Selain IFRS, kutub standar akuntansi yang berlaku di dunia saat ini adalah United States General Accepted Accounting Principles (US GAAP).

Negara-negara yang tergabung di Uni Eropa, termasuk Inggris, menggunakan International Accounting Standard (IAS) dan International Accounting Standard Board (IASB).

Setelah berkiblat ke Belanda, belakangan Indonesia menggunakan Pernyataan Standar Akuntansi Keuangan (PSAK) yang disusun oleh Ikatan Akuntan Indonesia (IAI). Mula-mula PSAK IAI berkiblat ke Amerika Serikat dan nanti mulai tahun 2012 beralih ke IFRS.

Tujuh Manfaat Penerapan IFRS

Ketua Tim Implementasi IFRS-Ikatan Akuntan Indonesia (IAI) Dudi M Kurniawan mengatakan, dengan mengadopsi IFRS, Indonesia akan mendapatkan tujuh manfaat sekaligus.
  1. Pertama, meningkatkan kualitas standar akuntansi keuangan (SAK).
  2. Kedua, mengurangi biaya SAK.
  3. Ketiga, meningkatkan kredibilitas dan kegunaan laporan keuangan.
  4. Keempat, meningkatkan komparabilitas pelaporan keuangan.
  5. Kelima, meningkatkan transparansi keuangan.
  6. Keenam, menurunkan biaya modal dengan membuka peluang penghimpunan dana melalui pasar modal.
  7. Ketujuh, meningkatkan efisiensi penyusunan laporan keuangan.
”Pengalaman di Eropa, ada beberapa masalah yang muncul dalam implementasi IFRS, antara lain perencanaan waktu yang kurang matang dan kurangnya dukungan dari manajemen puncak,” tuturnya.

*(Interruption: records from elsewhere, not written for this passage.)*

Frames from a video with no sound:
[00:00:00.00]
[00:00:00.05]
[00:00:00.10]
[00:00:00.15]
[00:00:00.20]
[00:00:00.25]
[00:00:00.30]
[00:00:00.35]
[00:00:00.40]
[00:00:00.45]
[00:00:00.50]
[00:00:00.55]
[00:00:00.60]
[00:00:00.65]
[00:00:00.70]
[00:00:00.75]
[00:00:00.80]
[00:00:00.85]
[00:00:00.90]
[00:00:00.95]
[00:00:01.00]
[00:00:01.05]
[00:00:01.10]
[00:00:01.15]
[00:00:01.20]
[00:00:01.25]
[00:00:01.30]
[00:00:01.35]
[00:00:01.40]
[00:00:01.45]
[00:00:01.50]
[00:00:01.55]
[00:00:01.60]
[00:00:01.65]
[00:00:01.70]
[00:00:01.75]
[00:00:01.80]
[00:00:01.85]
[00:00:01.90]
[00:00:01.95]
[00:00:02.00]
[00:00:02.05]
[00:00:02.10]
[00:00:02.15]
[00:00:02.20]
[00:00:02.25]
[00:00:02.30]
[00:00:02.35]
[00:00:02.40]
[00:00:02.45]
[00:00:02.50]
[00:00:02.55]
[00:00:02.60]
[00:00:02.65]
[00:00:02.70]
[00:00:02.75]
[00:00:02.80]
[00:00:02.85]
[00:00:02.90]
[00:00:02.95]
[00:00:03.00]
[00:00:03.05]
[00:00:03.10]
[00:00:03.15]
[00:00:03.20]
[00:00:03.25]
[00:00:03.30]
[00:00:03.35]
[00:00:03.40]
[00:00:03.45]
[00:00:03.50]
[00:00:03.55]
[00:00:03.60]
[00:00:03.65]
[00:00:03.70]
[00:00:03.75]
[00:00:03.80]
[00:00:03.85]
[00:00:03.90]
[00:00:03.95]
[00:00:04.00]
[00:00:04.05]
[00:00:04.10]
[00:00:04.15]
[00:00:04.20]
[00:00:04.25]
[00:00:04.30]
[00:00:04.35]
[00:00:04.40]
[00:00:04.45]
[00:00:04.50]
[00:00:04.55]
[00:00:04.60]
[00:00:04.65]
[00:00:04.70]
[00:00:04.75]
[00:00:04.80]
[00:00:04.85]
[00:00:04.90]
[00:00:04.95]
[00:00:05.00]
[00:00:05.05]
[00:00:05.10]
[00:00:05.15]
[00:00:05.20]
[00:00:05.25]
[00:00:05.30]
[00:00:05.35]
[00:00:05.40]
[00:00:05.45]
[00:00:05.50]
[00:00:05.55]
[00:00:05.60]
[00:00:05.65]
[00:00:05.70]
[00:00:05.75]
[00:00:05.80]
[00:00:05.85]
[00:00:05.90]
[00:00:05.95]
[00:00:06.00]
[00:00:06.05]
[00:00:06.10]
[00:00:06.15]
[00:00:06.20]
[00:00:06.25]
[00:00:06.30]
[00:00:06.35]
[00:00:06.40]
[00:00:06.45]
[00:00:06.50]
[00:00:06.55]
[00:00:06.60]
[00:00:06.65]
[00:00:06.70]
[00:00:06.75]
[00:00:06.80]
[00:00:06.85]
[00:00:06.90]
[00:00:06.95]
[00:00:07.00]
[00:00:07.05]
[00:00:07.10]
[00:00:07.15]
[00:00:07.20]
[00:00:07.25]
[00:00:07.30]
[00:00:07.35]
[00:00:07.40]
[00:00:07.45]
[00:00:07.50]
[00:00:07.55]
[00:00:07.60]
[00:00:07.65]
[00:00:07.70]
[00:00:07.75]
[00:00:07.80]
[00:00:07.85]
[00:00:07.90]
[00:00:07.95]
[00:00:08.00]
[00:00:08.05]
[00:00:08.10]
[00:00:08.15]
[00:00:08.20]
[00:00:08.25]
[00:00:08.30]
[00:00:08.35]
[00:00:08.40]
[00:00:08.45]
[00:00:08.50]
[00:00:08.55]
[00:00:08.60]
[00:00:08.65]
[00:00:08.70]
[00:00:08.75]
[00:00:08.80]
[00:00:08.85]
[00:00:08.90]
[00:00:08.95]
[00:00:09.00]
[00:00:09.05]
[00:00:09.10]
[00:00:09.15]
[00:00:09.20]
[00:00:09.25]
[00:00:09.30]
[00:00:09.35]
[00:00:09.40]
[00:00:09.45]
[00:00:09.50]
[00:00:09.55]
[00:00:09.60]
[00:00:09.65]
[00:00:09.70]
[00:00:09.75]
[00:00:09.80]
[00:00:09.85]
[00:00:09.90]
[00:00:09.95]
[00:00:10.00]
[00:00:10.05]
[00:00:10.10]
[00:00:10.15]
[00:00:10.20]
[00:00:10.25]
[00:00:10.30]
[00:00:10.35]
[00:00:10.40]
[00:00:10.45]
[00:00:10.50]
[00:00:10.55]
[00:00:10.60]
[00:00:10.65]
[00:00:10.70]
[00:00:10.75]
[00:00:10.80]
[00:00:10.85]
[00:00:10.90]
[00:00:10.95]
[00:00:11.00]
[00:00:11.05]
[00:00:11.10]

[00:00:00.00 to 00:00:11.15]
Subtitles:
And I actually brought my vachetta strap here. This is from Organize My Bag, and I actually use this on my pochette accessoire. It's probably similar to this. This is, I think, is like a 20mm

Kepala Biro Standar Akuntansi dan Keterbukaan Badan Pengawas Pasar Modal dan Lembaga Keuangan Etty Retno Wulandari mengatakan, Indonesia perlu mengadopsi IFRS karena sebagian besar negara di dunia sudah menganut standar akuntansi itu.

Dengan demikian, IFRS dapat meningkatkan perlindungan kepada investor pasar modal. ”Bapepam mewajibkan emiten dan perusahaan publik menyampaikan laporan keuangan ke Bapepam dan menyediakannya pada masyarakat. Laporan tersebut harus disajikan dengan standar akuntansi yang berkualitas tinggi,” ungkapnya.